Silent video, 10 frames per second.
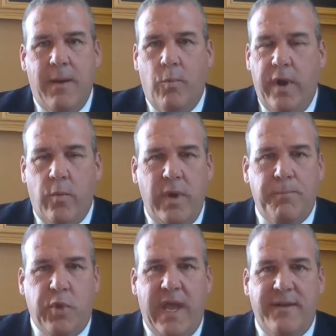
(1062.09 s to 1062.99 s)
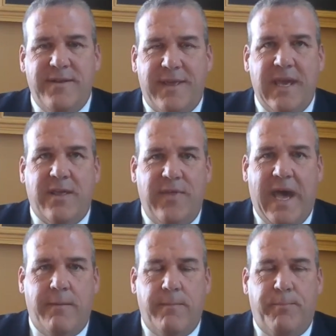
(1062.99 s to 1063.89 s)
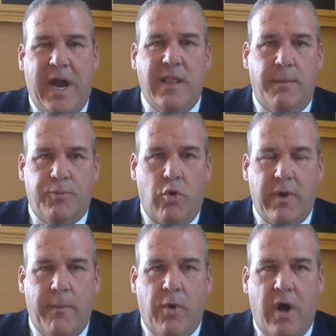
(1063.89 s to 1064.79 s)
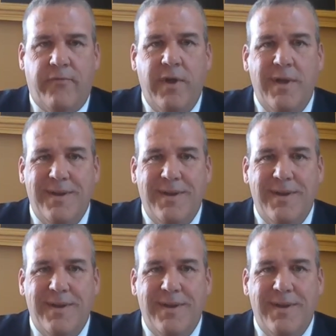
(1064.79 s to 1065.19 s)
And we plan to kick that pilot program off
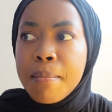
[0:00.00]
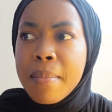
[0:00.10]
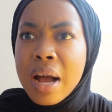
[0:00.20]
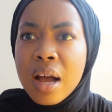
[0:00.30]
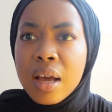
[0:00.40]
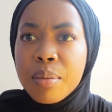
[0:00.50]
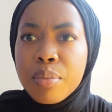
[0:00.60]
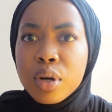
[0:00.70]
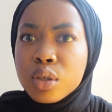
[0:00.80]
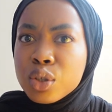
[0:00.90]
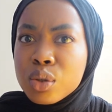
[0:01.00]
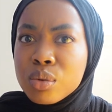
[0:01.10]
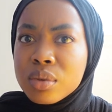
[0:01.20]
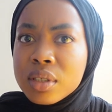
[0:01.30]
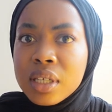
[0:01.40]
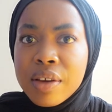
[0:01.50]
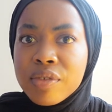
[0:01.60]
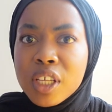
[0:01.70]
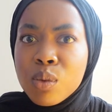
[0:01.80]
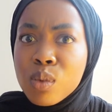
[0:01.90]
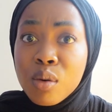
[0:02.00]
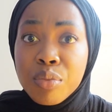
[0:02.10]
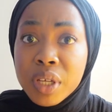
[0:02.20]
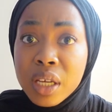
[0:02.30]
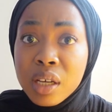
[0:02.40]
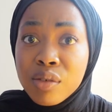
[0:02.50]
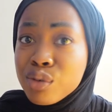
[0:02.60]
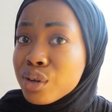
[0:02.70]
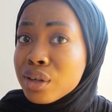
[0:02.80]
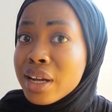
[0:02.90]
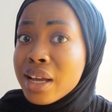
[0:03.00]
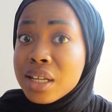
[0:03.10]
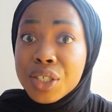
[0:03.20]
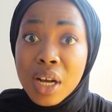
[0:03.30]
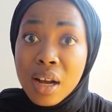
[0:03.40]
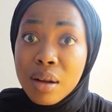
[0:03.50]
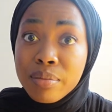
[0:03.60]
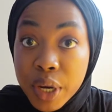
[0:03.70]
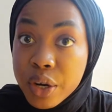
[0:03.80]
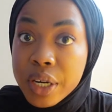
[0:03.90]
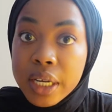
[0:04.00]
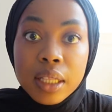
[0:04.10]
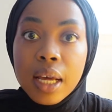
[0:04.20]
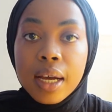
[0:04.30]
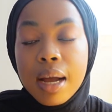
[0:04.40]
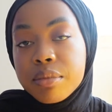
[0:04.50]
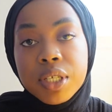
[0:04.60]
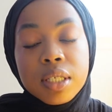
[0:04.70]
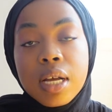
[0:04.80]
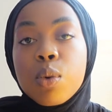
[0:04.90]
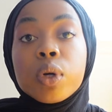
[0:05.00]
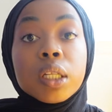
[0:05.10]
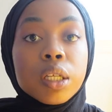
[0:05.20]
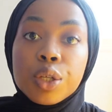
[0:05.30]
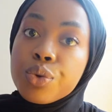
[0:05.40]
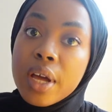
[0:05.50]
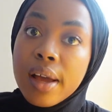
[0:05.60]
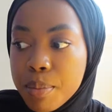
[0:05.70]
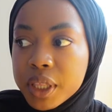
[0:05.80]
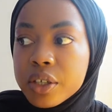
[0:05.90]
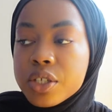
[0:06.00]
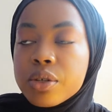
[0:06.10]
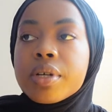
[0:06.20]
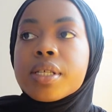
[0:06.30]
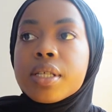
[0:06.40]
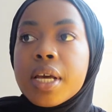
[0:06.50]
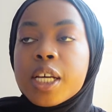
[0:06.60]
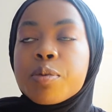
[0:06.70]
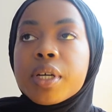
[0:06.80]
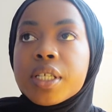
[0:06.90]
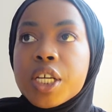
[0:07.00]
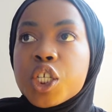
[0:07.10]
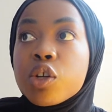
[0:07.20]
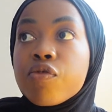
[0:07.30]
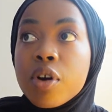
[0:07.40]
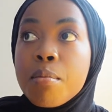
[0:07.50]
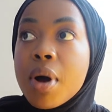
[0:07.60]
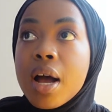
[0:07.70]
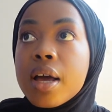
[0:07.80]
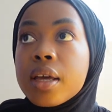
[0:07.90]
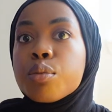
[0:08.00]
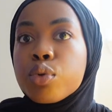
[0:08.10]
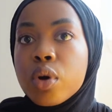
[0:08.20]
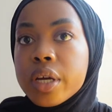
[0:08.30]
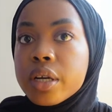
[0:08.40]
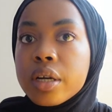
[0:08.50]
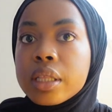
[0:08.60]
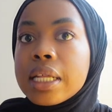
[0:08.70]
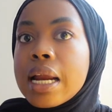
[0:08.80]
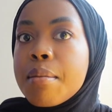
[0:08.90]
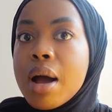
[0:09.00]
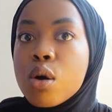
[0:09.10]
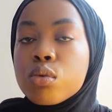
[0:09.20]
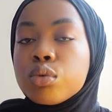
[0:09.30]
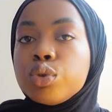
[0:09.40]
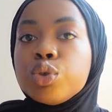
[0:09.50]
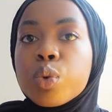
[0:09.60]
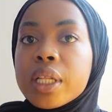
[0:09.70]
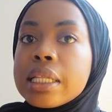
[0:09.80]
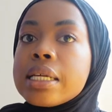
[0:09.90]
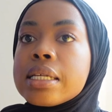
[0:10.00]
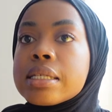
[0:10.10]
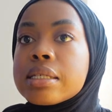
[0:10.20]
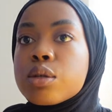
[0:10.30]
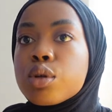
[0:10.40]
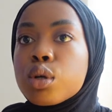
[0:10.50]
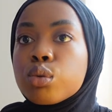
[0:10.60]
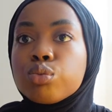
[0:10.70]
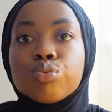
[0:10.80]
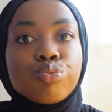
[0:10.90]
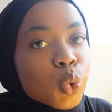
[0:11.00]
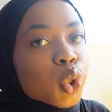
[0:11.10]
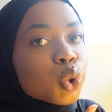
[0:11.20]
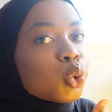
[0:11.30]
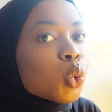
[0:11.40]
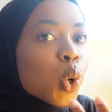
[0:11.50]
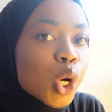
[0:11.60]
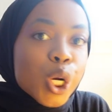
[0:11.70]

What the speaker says: my personal safety and well-being for a job, period. Like, I'm just not willing to do that. But there still is the expectation from my employer that I'm out doing these, you know, door-to-door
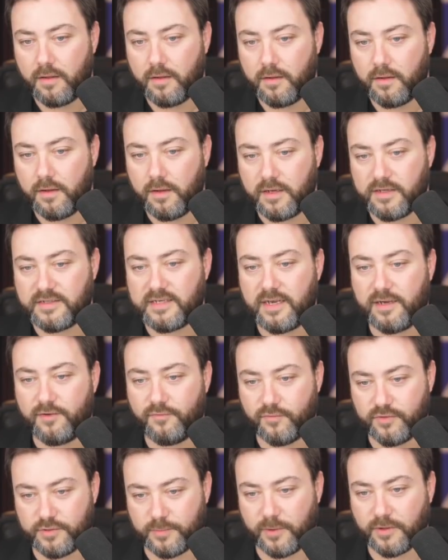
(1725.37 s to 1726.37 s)
Her second
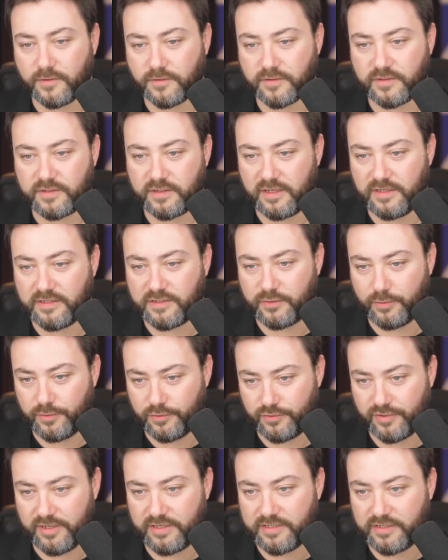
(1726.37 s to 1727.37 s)
response is to
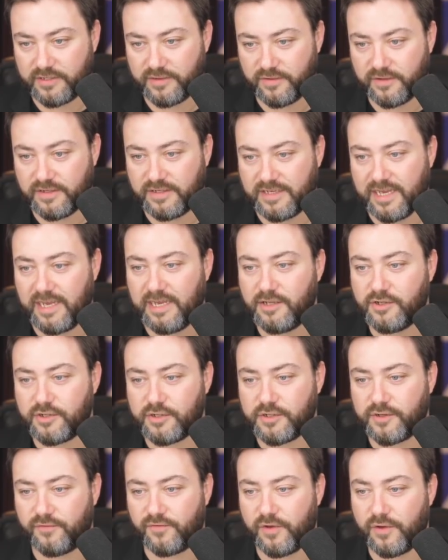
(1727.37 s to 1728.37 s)
address the
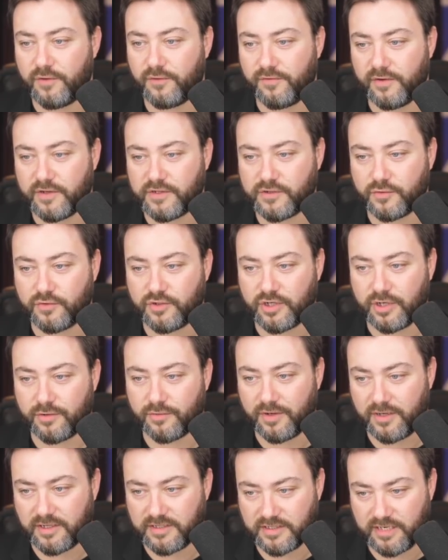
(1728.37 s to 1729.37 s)
dangers of universal
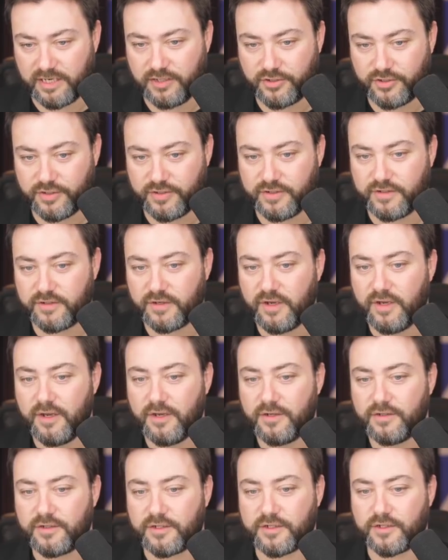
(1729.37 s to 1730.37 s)
generalizations,
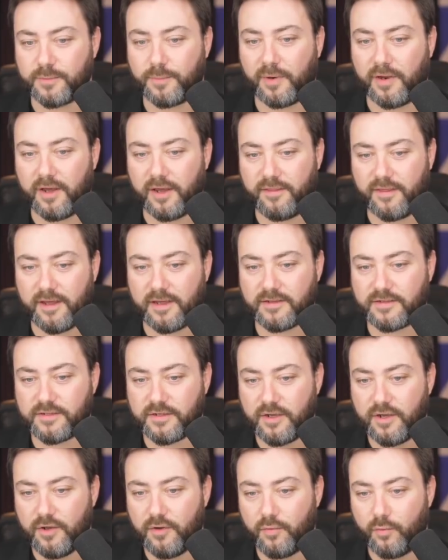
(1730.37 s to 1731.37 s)
to supply that
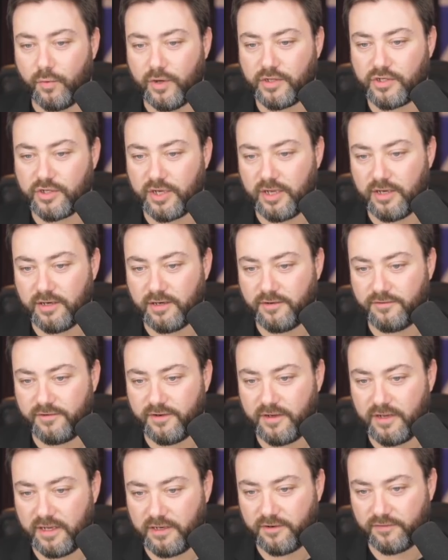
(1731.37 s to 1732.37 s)
which in an
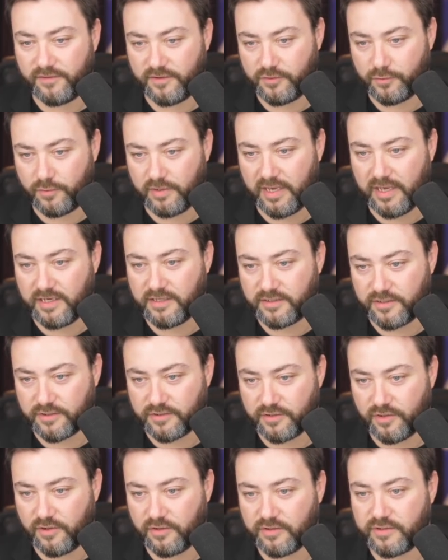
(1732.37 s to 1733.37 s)
individual case does
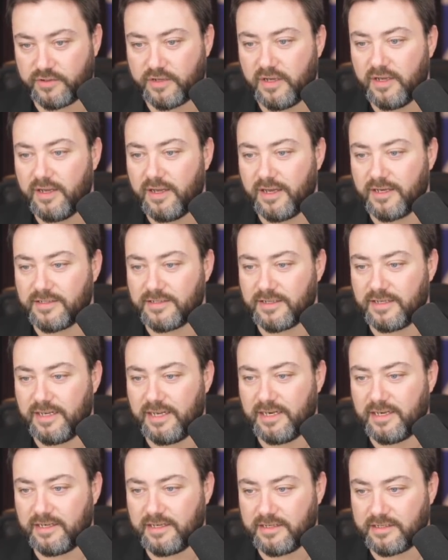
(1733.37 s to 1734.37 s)
not, as the
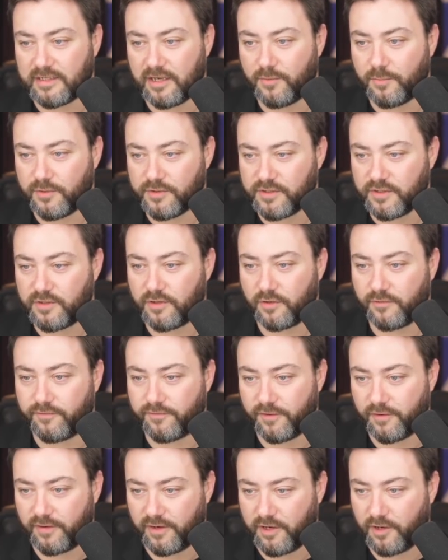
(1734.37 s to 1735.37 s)
needed examples are not
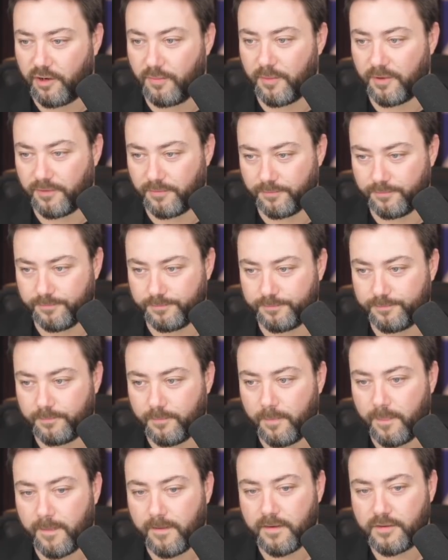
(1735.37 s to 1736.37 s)
very common.
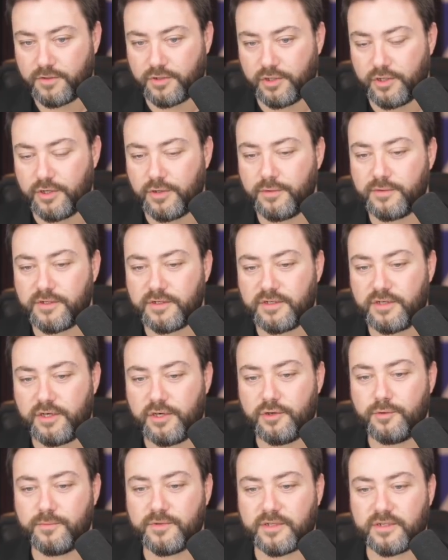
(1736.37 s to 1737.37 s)
She uses
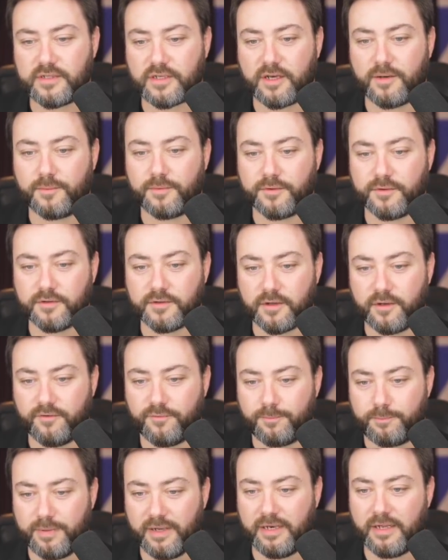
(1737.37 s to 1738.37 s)
Hume's example
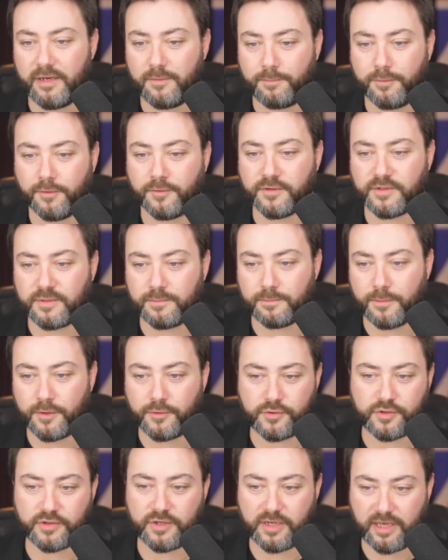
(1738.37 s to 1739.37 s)
of billiard balls in
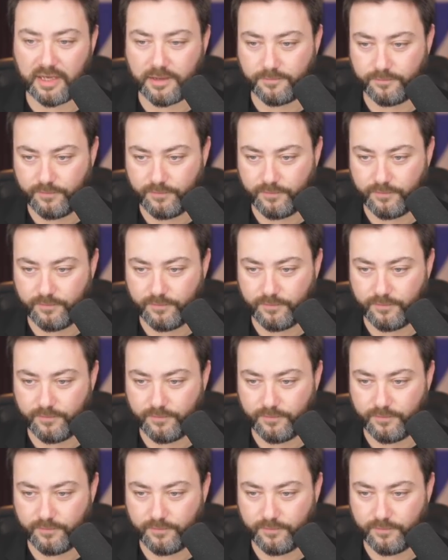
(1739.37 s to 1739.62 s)
motion again,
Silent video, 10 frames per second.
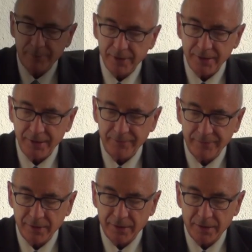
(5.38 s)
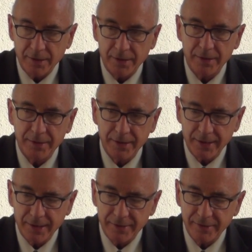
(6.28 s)
believe uh,
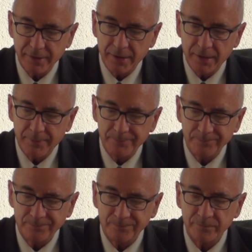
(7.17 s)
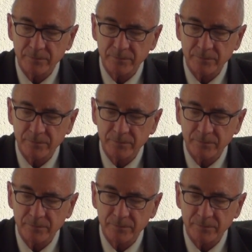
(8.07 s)
that um,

## WORK INSTRUCTION
The whole listing above must be duplicated word for word, apart from its pictures.

## YOUR SOLUTION
Silent video, 10 frames per second.
(1062.09 s to 1062.99 s)
(1062.99 s to 1063.89 s)
(1063.89 s to 1064.79 s)
(1064.79 s to 1065.19 s)
And we plan to kick that pilot program off
[0:00.00]
[0:00.10]
[0:00.20]
[0:00.30]
[0:00.40]
[0:00.50]
[0:00.60]
[0:00.70]
[0:00.80]
[0:00.90]
[0:01.00]
[0:01.10]
[0:01.20]
[0:01.30]
[0:01.40]
[0:01.50]
[0:01.60]
[0:01.70]
[0:01.80]
[0:01.90]
[0:02.00]
[0:02.10]
[0:02.20]
[0:02.30]
[0:02.40]
[0:02.50]
[0:02.60]
[0:02.70]
[0:02.80]
[0:02.90]
[0:03.00]
[0:03.10]
[0:03.20]
[0:03.30]
[0:03.40]
[0:03.50]
[0:03.60]
[0:03.70]
[0:03.80]
[0:03.90]
[0:04.00]
[0:04.10]
[0:04.20]
[0:04.30]
[0:04.40]
[0:04.50]
[0:04.60]
[0:04.70]
[0:04.80]
[0:04.90]
[0:05.00]
[0:05.10]
[0:05.20]
[0:05.30]
[0:05.40]
[0:05.50]
[0:05.60]
[0:05.70]
[0:05.80]
[0:05.90]
[0:06.00]
[0:06.10]
[0:06.20]
[0:06.30]
[0:06.40]
[0:06.50]
[0:06.60]
[0:06.70]
[0:06.80]
[0:06.90]
[0:07.00]
[0:07.10]
[0:07.20]
[0:07.30]
[0:07.40]
[0:07.50]
[0:07.60]
[0:07.70]
[0:07.80]
[0:07.90]
[0:08.00]
[0:08.10]
[0:08.20]
[0:08.30]
[0:08.40]
[0:08.50]
[0:08.60]
[0:08.70]
[0:08.80]
[0:08.90]
[0:09.00]
[0:09.10]
[0:09.20]
[0:09.30]
[0:09.40]
[0:09.50]
[0:09.60]
[0:09.70]
[0:09.80]
[0:09.90]
[0:10.00]
[0:10.10]
[0:10.20]
[0:10.30]
[0:10.40]
[0:10.50]
[0:10.60]
[0:10.70]
[0:10.80]
[0:10.90]
[0:11.00]
[0:11.10]
[0:11.20]
[0:11.30]
[0:11.40]
[0:11.50]
[0:11.60]
[0:11.70]

What the speaker says: my personal safety and well-being for a job, period. Like, I'm just not willing to do that. But there still is the expectation from my employer that I'm out doing these, you know, door-to-door
(1725.37 s to 1726.37 s)
Her second
(1726.37 s to 1727.37 s)
response is to
(1727.37 s to 1728.37 s)
address the
(1728.37 s to 1729.37 s)
dangers of universal
(1729.37 s to 1730.37 s)
generalizations,
(1730.37 s to 1731.37 s)
to supply that
(1731.37 s to 1732.37 s)
which in an
(1732.37 s to 1733.37 s)
individual case does
(1733.37 s to 1734.37 s)
not, as the
(1734.37 s to 1735.37 s)
needed examples are not
(1735.37 s to 1736.37 s)
very common.
(1736.37 s to 1737.37 s)
She uses
(1737.37 s to 1738.37 s)
Hume's example
(1738.37 s to 1739.37 s)
of billiard balls in
(1739.37 s to 1739.62 s)
motion again,
Silent video, 10 frames per second.
(5.38 s)
(6.28 s)
believe uh,
(7.17 s)
(8.07 s)
that um,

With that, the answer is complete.